> PROBLEM DETAILS
The records that follow are to be repeated exactly, with the pictures removed.

> Items from a data source
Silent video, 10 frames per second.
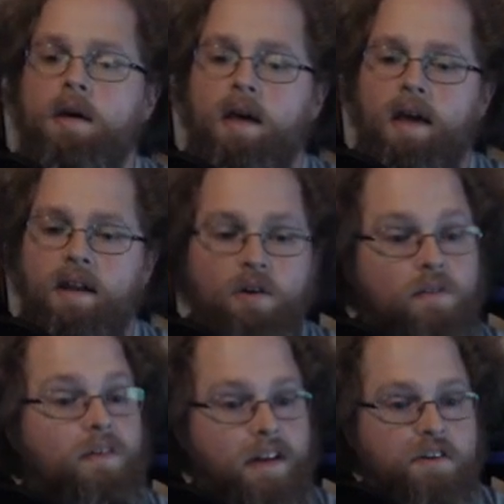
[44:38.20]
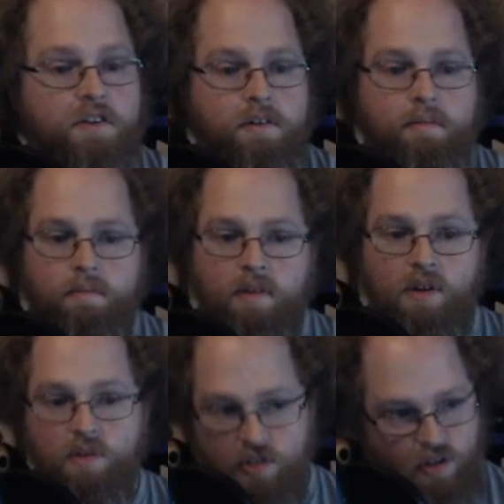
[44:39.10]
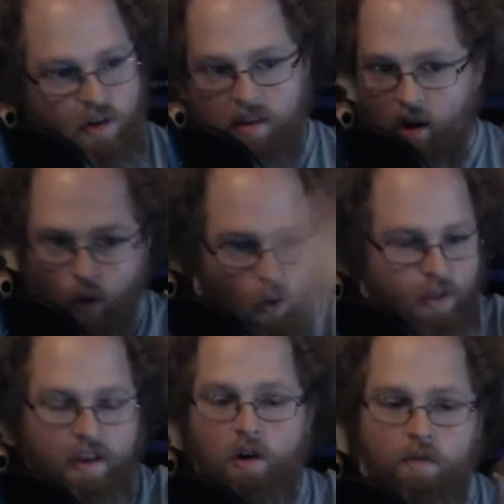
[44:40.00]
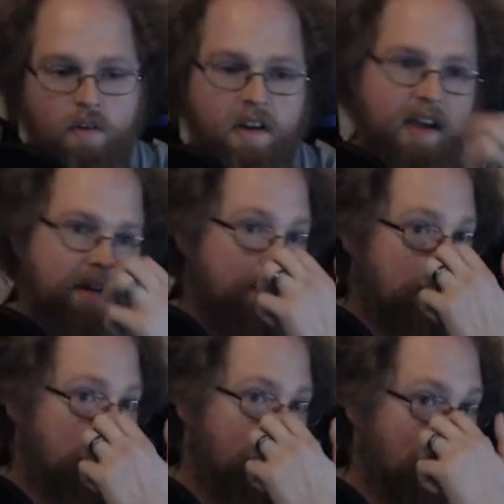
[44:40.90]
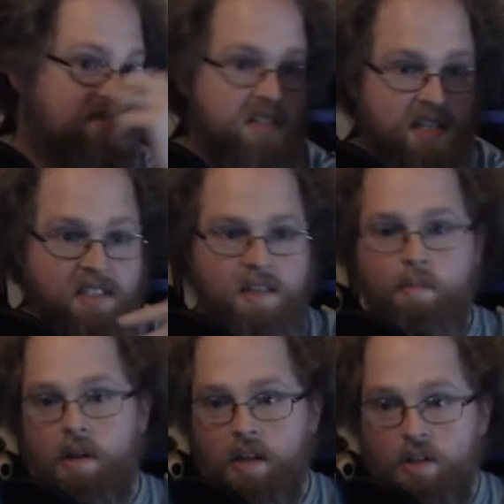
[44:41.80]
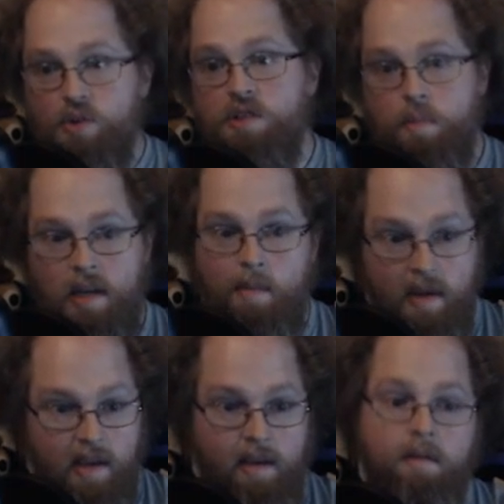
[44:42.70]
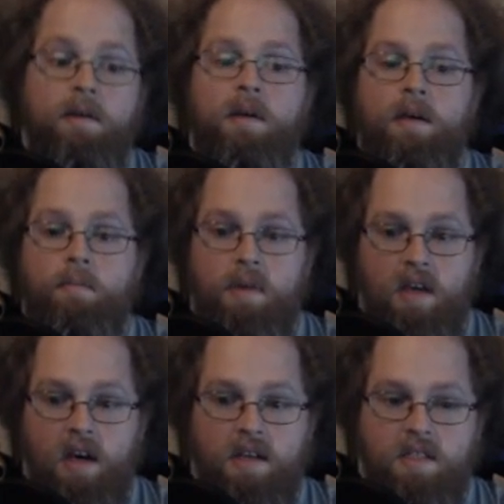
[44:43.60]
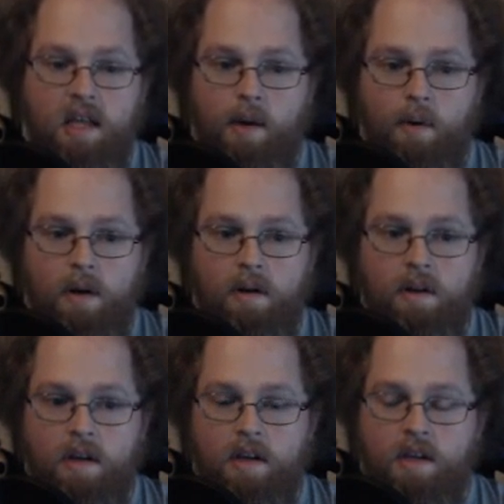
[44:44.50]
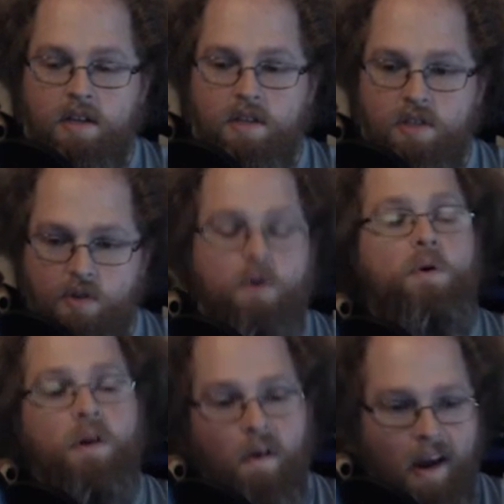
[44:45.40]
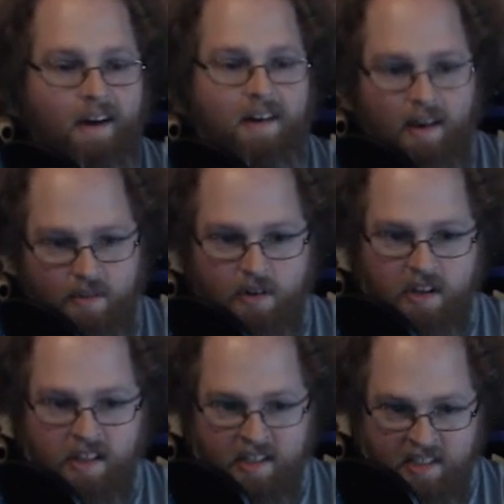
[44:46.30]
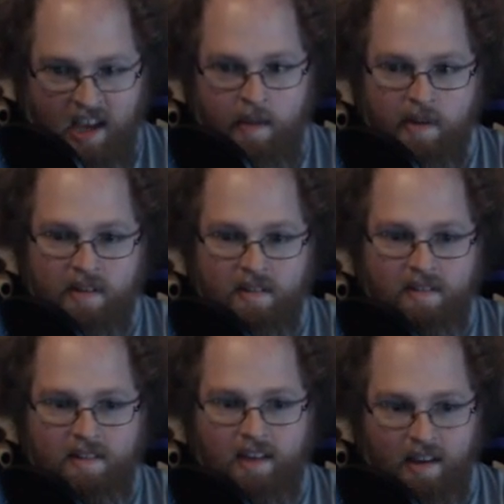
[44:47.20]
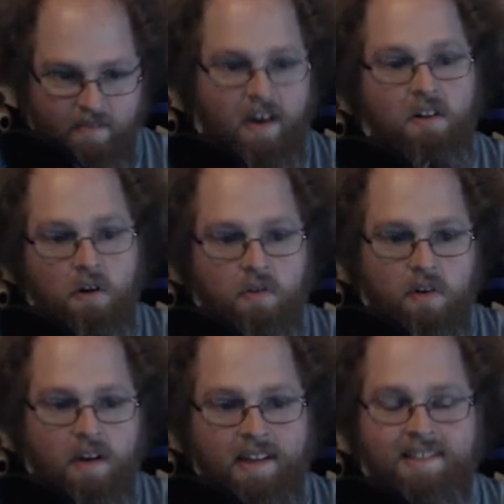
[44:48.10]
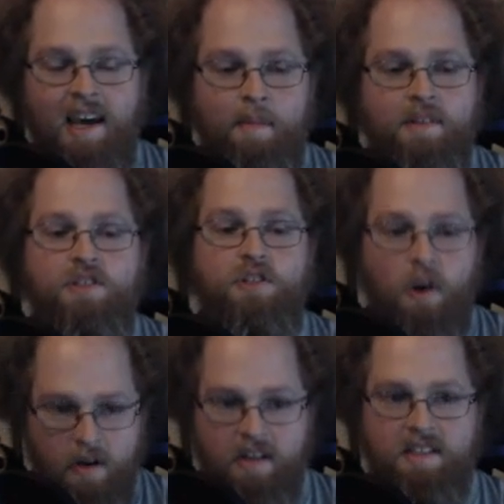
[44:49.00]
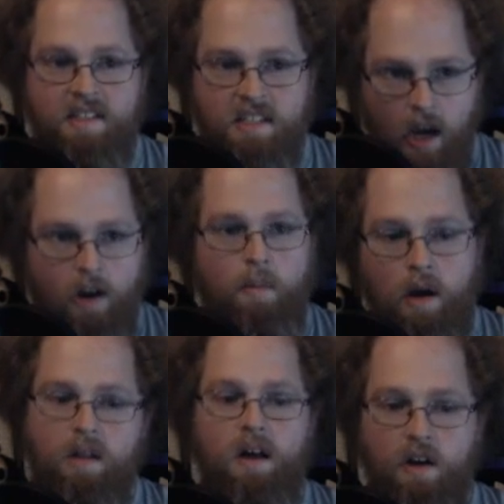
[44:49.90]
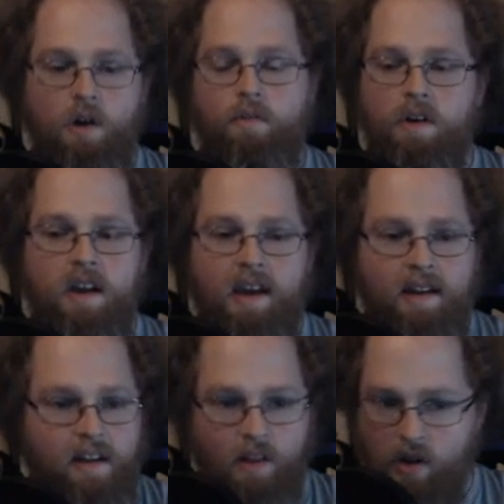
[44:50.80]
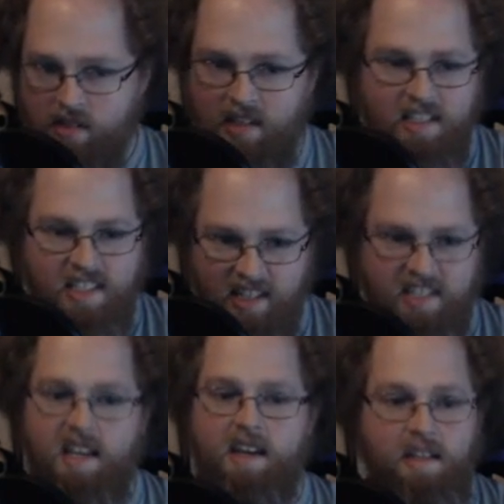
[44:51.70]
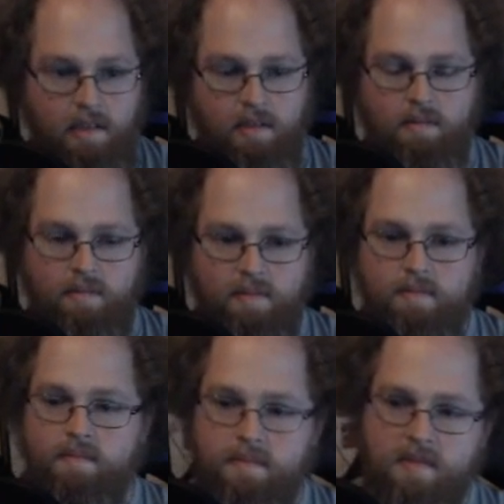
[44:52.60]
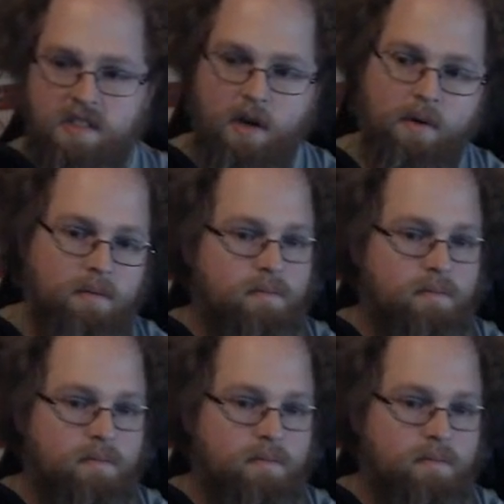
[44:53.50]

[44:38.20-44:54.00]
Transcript: and he'll start that whole thing over again. I've seen somebody lose a PB because they were screwing around after killing Simon, and fell over, and Simon started his entire monologue over again, and he lost like 6 seconds. So,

> RESPONSE FOR THIS EXERCISE
Silent video, 10 frames per second.
[44:38.20]
[44:39.10]
[44:40.00]
[44:40.90]
[44:41.80]
[44:42.70]
[44:43.60]
[44:44.50]
[44:45.40]
[44:46.30]
[44:47.20]
[44:48.10]
[44:49.00]
[44:49.90]
[44:50.80]
[44:51.70]
[44:52.60]
[44:53.50]

[44:38.20-44:54.00]
Transcript: and he'll start that whole thing over again. I've seen somebody lose a PB because they were screwing around after killing Simon, and fell over, and Simon started his entire monologue over again, and he lost like 6 seconds. So,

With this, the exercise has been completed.